Tot de Tweede Wereldoorlog leidde hij een kunstenaarsleven als pianist en componist (in beide functies werkte hij met een reizende theatergroep), leraar en criticus. In de jaren dertig raakte zijn werk meer bekend. Hij had toen al een eigen stijl ontwikkeld. De eerste vier symfonieën die hij toen schreef, leverden hem waardering van vakmensen op, alhoewel zijn desinteresse voor bijzondere effecten een breder succes in de weg stond. Rubbra gaf voorrang aan contrapunt boven andere zaken: zijn instrumentatie werd wel als "simpel" aangeduid.
Na de Tweede Wereldoorlog zorgde het op vooruitgang gerichte klimaat steeds meer voor tegenwind. Hij werd als conservatief beschouwd, wat bij een nadere blik op zijn oeuvre niet altijd blijkt. Voorbeelden zijn het 2e deel Scherzo polimetrico uit het 2e strijkkwartet en het 2e deel uit zijn concert voor altviool en orkest. De symfonieën 5 tot 7 waren destijds succesvol en werden door de dirigentenLeopold Stokowski, Sir Adrian Boult en Sir John Barbirolli uitgevoerd.
Alhoewel hij zich zeer verbonden voelde met Oosterse religies bekeerde hij zich in 1948 tot de Katholieke Kerk.

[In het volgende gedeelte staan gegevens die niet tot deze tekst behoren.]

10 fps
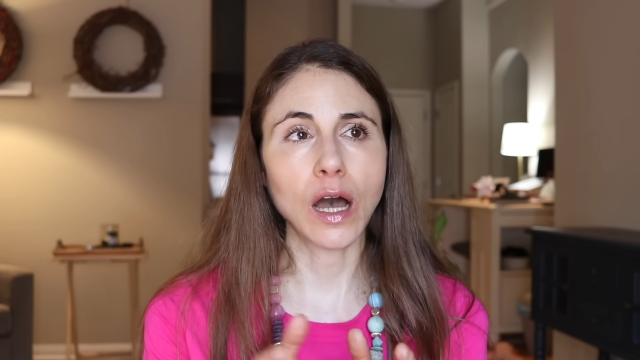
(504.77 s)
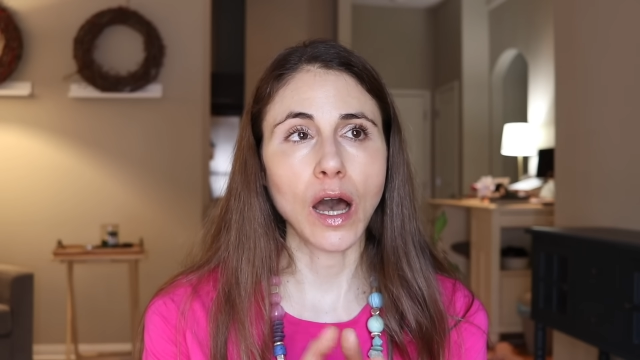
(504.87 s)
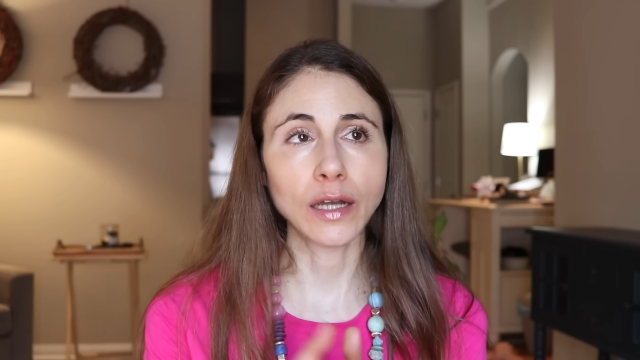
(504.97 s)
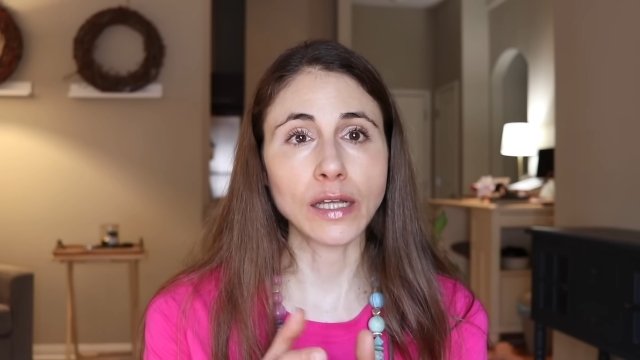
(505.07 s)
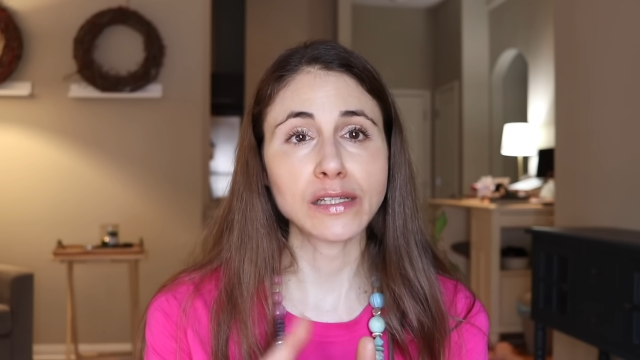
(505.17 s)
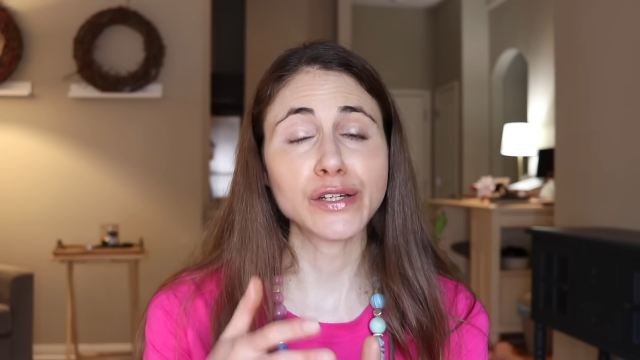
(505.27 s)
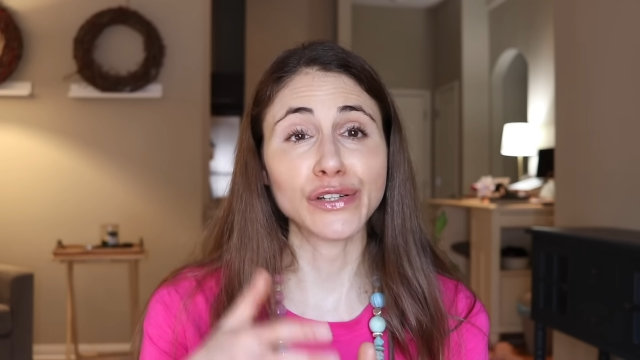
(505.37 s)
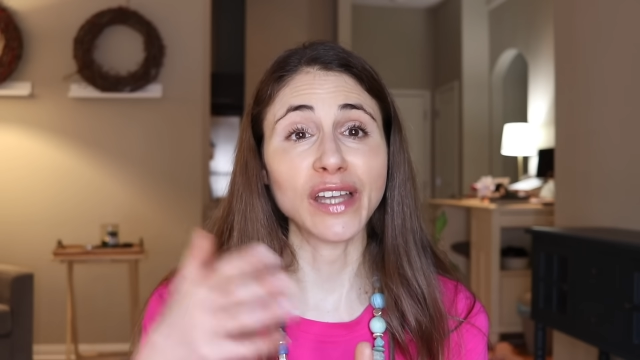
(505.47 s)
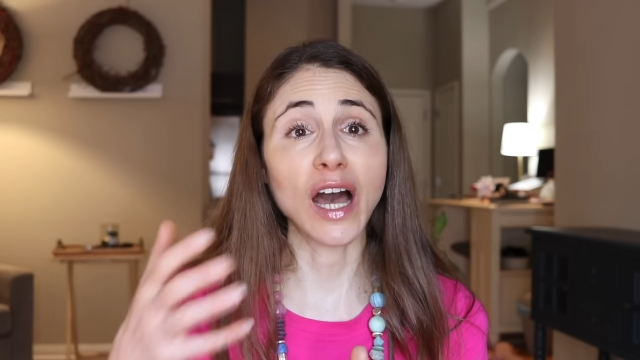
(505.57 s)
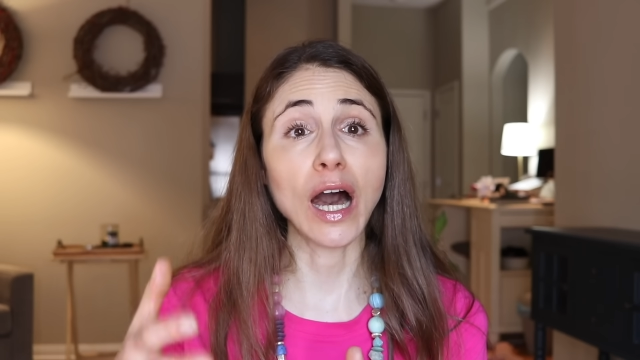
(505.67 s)

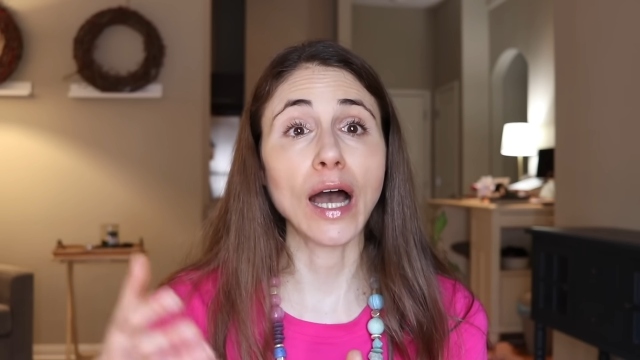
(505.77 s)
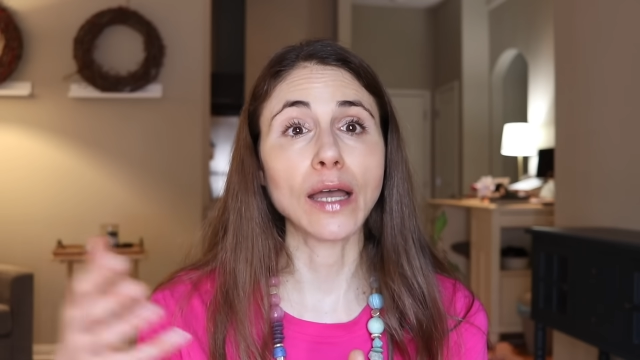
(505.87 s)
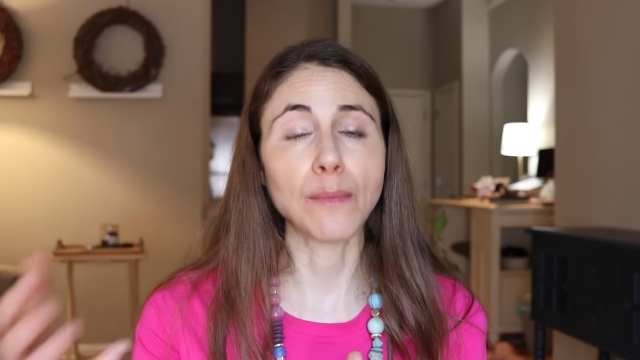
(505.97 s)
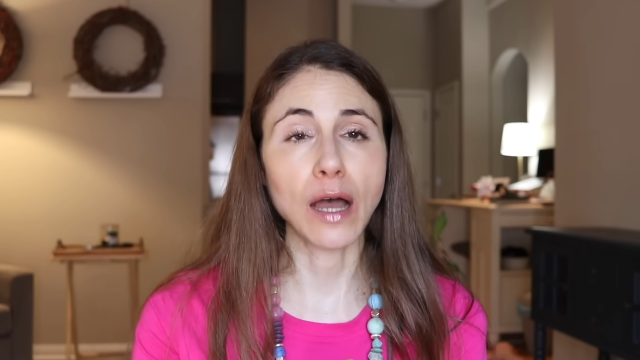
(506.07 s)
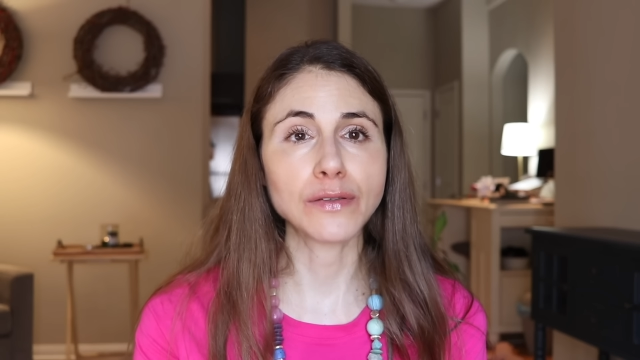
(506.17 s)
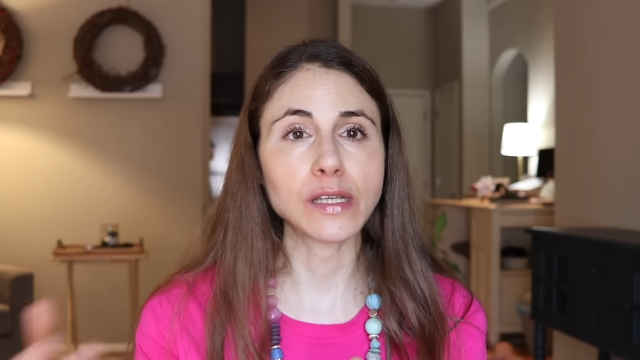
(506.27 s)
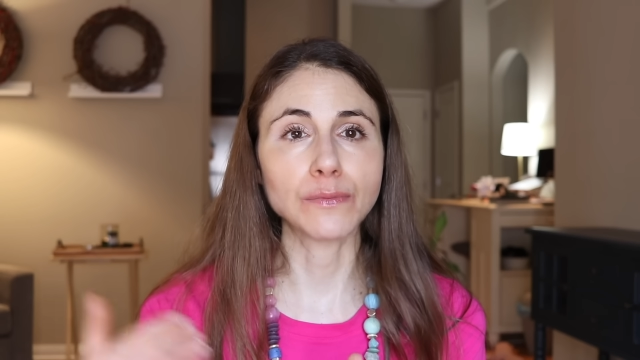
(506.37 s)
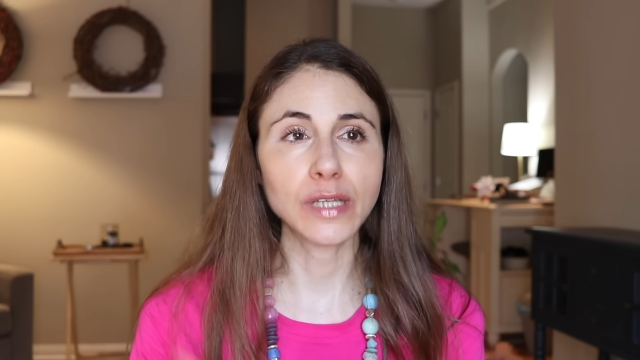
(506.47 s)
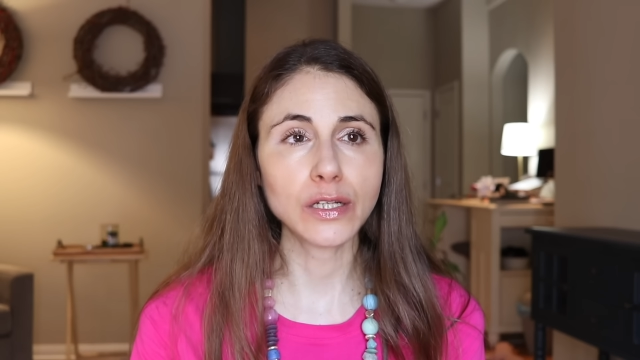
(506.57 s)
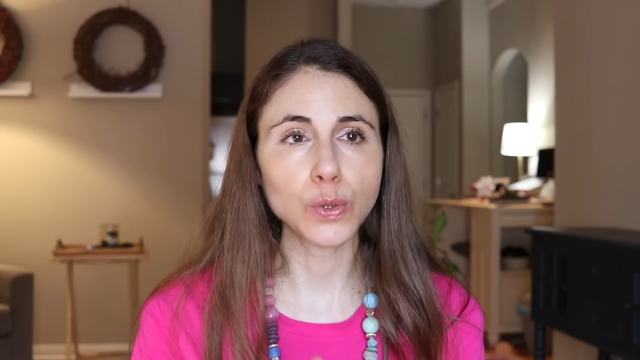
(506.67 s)
unnecessarily high amounts of
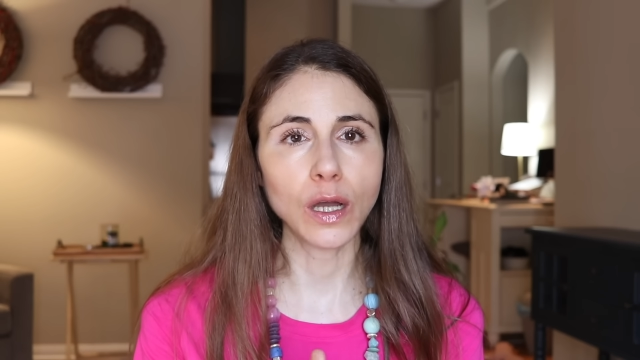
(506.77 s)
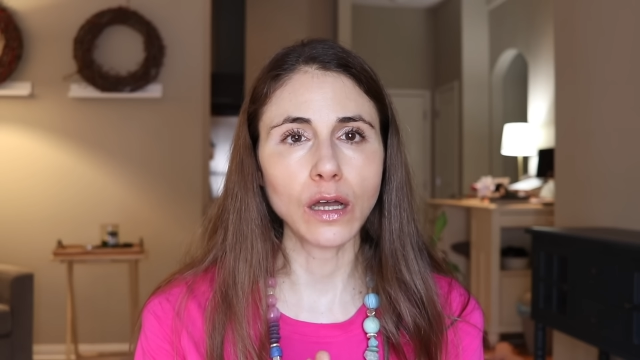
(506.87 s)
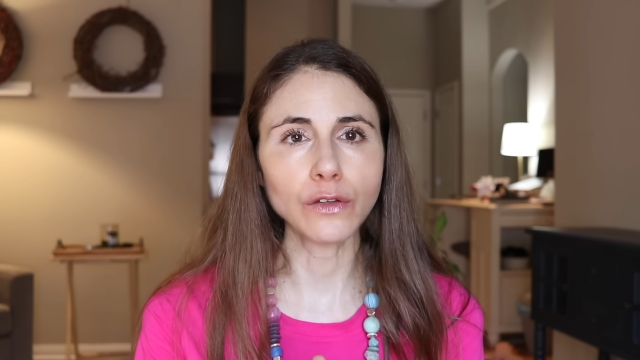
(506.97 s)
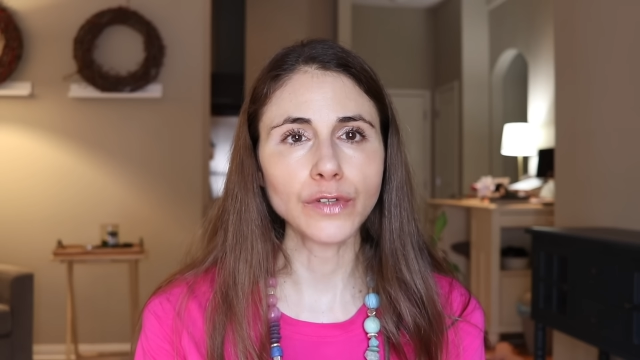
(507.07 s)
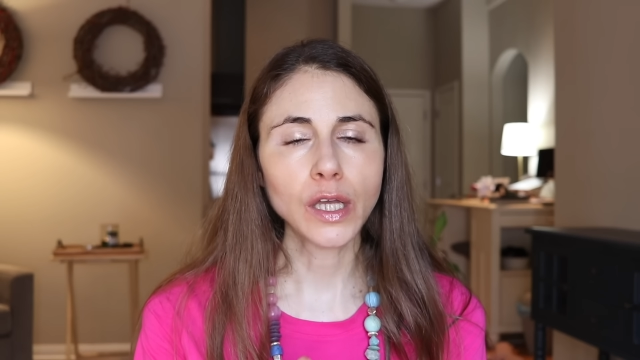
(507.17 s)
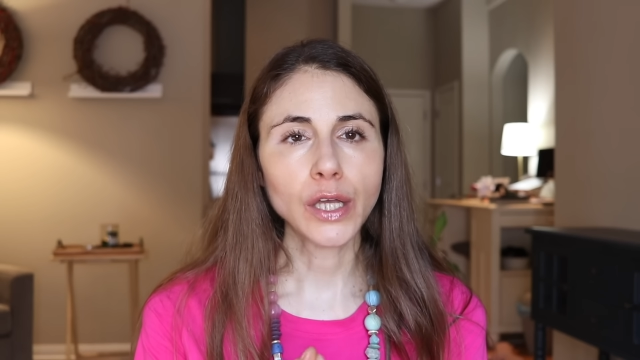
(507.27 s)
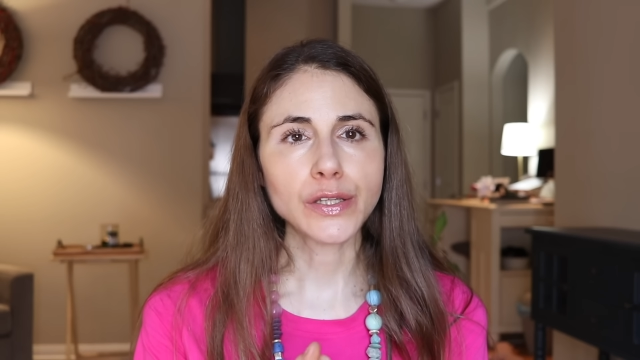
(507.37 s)
B12.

Het pianoconcert in G, gecomponeerd voor de BBC in 1955, is opgedragen aan Ali Akbar Khan, de virtuoze Hindoestaanse sarodspeler, die hij in mei 1955 in Londen hoorde toen hij net bezig was met het pianoconcert.[1] De sarod is een instrument uit de Hindoestaanse muziek. Het is een fretloossnaarinstrument met 4 melodie-snaren, 2 ritmische snaren (chikari) en enige akkoord-snaren. Bovendien is de sarod voorzien van circa 18 tarafs, resonantie-snaren. Rubbra was diep onder de indruk van Khans improvisaties en de interactie tussen Khan en zijn medemuzikanten. Hij was van mening dat westerse musici met hun meer individualistische houding veel konden leren van deze musici met hun kwaliteiten. Deze ervaring vindt zijn neerslag in het pianoconcert.[1]
Ook Rubbra’s liefde voor de natuur komt tot uiting in het pianoconcert.[1] Van 1934 tot het einde van de jaren vijftig woonde hij in de buurt van het kleine dorpje Speen in Chiltern, waar hij interesse kreeg in tuinieren en botanie. Het eerste deel van het concert heeft de botanische titel 'Corymbus' (tuil). Een tuil is een samengestelde, van boven platte of iets afgeronde bloeiwijze waarbij de onderste bloemstelen zoveel langer zijn dan de bovenste, dat alle bloemen ongeveer op dezelfde hoogte staan. Bij een tuil staat de jongste bloem in het midden.
Naast de botanische betekenis, zei Rubbra dat hij het woord 'corymbus' voor het eerst tegenkwam in de titel van een gedicht van Francis Thompson, A Corymbus for Autumn.[1] Thompson was, net als Rubbra, een rooms-katholiekebekeerling, en het gedicht combineert op opvallende wijze klassieke mythologische en christelijke beelden in zijn beschrijving van de herfstnatuur.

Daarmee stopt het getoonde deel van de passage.